2)Wings and landing gear
Phoenix cannot seem to help themselves when it comes to wings, they just make them too glossy, but while they are, at the same time it’s not obscured the detail, and the finish and fit is excellent all the way down to the tiny wing fences and the Turkish logo. The wings are also well fitted.
The landing gear is OK, tyres and wheels good, but the wheels at the nose and on the left side were not well fitted, requiring them to be squeezed between thumb and forefinger to sit correctly and fix. This seems to be a new fault as another model in the same delivery, again an Airbus A320 series, has exactly the same issue but worse.

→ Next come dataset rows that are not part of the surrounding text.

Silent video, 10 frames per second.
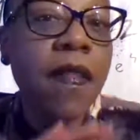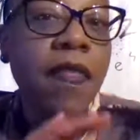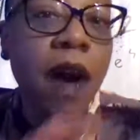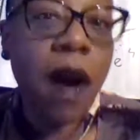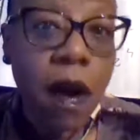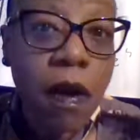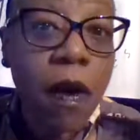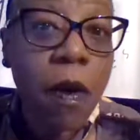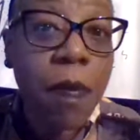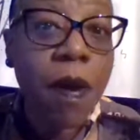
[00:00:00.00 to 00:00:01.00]
the
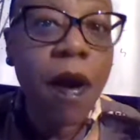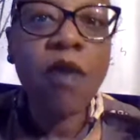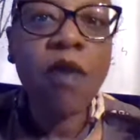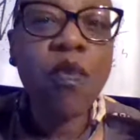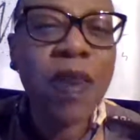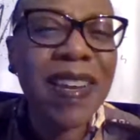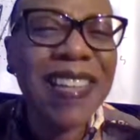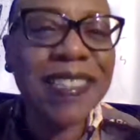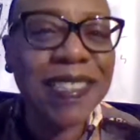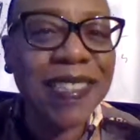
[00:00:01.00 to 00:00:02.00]
hunger part
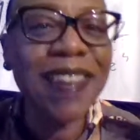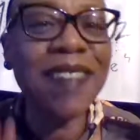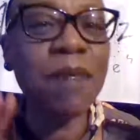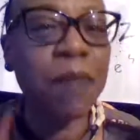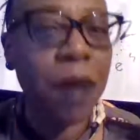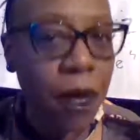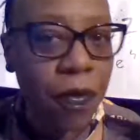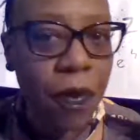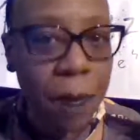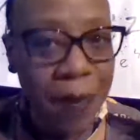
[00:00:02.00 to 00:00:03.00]
really didn't
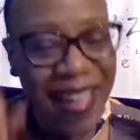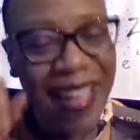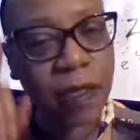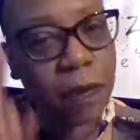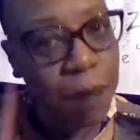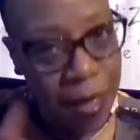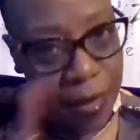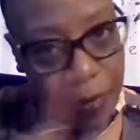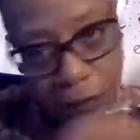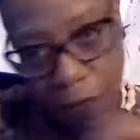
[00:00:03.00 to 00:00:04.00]
bother me as
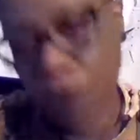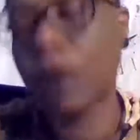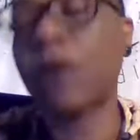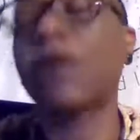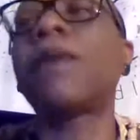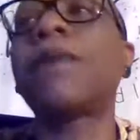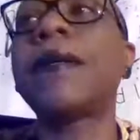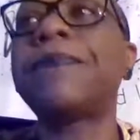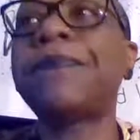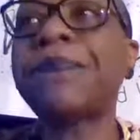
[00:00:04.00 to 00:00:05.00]
bad as I thought it would
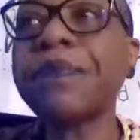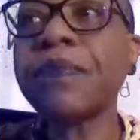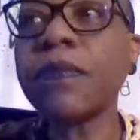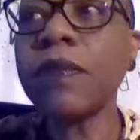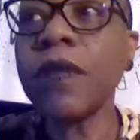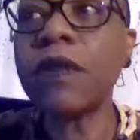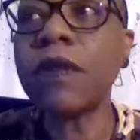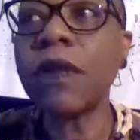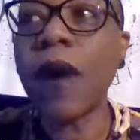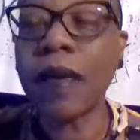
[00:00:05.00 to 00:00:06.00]
be.
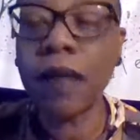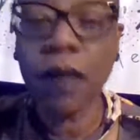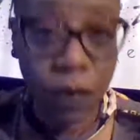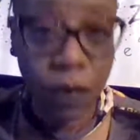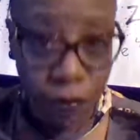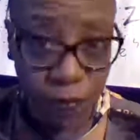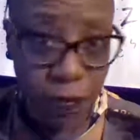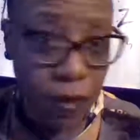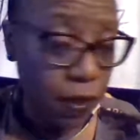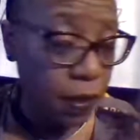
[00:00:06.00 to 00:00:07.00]
So I couldn't
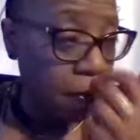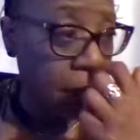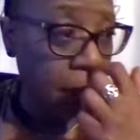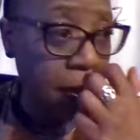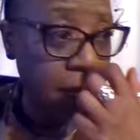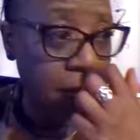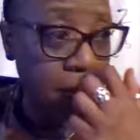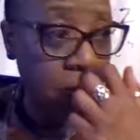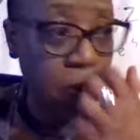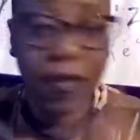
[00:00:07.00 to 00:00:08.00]
eat anything, like I
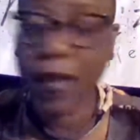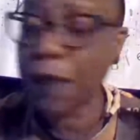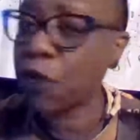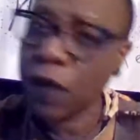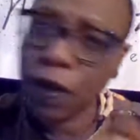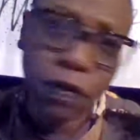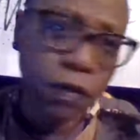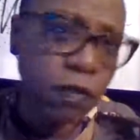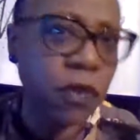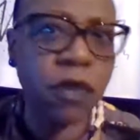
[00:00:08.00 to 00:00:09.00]
said. So I kept drinking
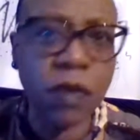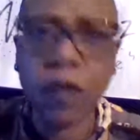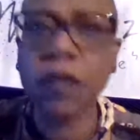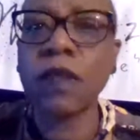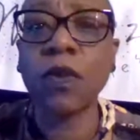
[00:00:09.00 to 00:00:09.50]
juices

As so often with the engines on A320series aircraft, Phoenix, especially with these IAE V2533-A5’s, do a really nice job of everything – except the exhaust! White rims with not particularly brilliant paint finish is a common fault at the back end. Annoying when the rest of it is in fact so good.
Complaint free. Excellent.
The photos give the impression that the horizontal stabiliser isn’t fixed in well, but it’s something of an optical illusion caused by the tail mould recessing but the horizontal edge of the stabiliser not being able to sit flat. It’s just one of those things and you really can’t tell from a naked eye perspective. It’s otherwise beautifully done.

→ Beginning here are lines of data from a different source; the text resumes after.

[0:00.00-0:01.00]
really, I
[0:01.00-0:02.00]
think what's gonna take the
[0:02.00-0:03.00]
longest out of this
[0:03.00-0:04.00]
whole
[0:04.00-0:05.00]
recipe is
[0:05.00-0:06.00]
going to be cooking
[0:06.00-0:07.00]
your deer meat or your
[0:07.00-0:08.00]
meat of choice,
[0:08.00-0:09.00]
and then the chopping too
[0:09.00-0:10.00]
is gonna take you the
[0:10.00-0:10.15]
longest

A remarkable achievement for Phoenix, getting them all spot on. I wonder if that’s because the model is actually a fully authorized Turkish Airlines item, for sale in their shop? It seems that like Gemini/JCW, give Phoenix some compulsory standards to work to, a paying client, such as an airline, and they can achieve far above what they normally manage. If only they had the same respect for the individual collector.
7)Score and conclusions
- -6 for the rear of the engines, just scruffy and poorly finished
- -2 for the nose gear issue
- -3 for the stand hole fail, this matters to me and to many others as well
- –89% is an excellent score. So close to being a MOTY entrant for this year, but trust Phoenix to ‘spoil the ship for a half penny of tar’.

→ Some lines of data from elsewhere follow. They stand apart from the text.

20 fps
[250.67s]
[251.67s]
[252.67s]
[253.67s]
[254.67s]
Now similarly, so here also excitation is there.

I’m convinced that being a fully official licensed product, it’s had a bearing on the end result. It’s enough to make you wonder if it wouldn’t actually be a good idea for every airline to have the same input. That however is the subject for another article another time.
In this case it’s a pretty good model. The best A320/321 I’ve seen from Phoenix and substantially better quality than the recent A320’s out of Gemini. A great effort. If only all could be made to this standard as a minimum!